*** EXTRACTED ENTRIES ***
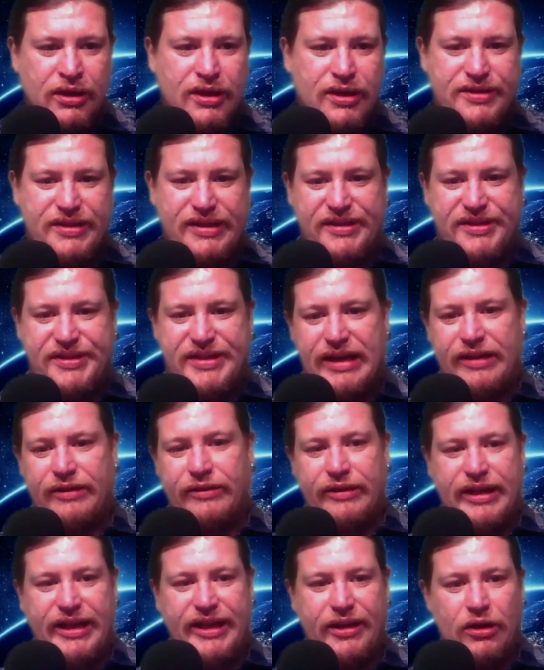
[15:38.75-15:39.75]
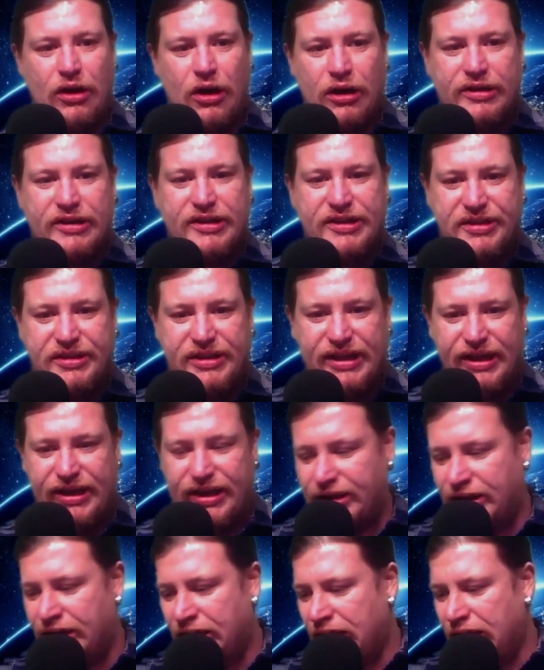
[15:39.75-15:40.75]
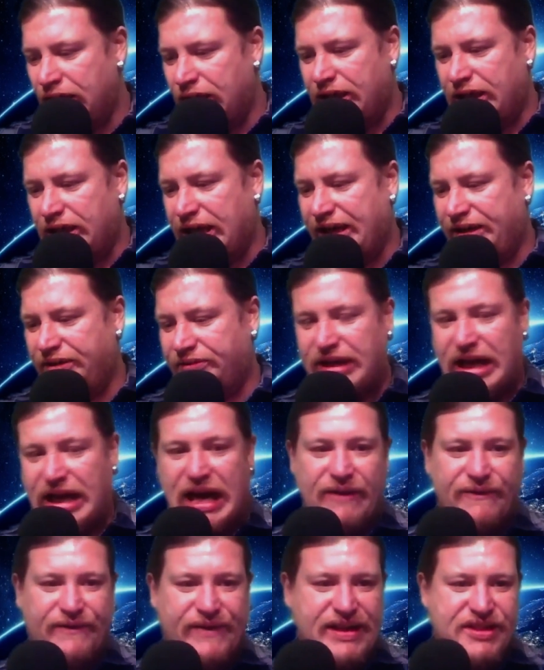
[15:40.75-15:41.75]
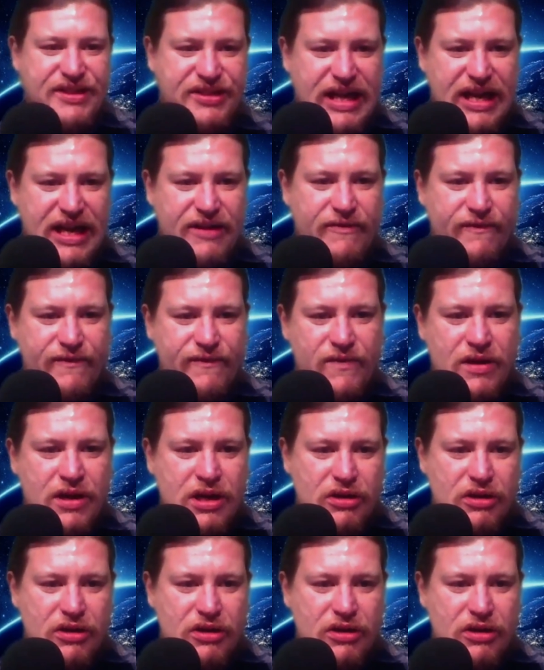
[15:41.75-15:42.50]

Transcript: sincerity, honesty, and love, instead of,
*** End of EXTRACTED ENTRIES ***
* [WHAT TO WORK ON]
Apart from the pictures, restate all of the listing above exactly.

* [THE ANSWER]
[15:38.75-15:39.75]
[15:39.75-15:40.75]
[15:40.75-15:41.75]
[15:41.75-15:42.50]

Transcript: sincerity, honesty, and love, instead of,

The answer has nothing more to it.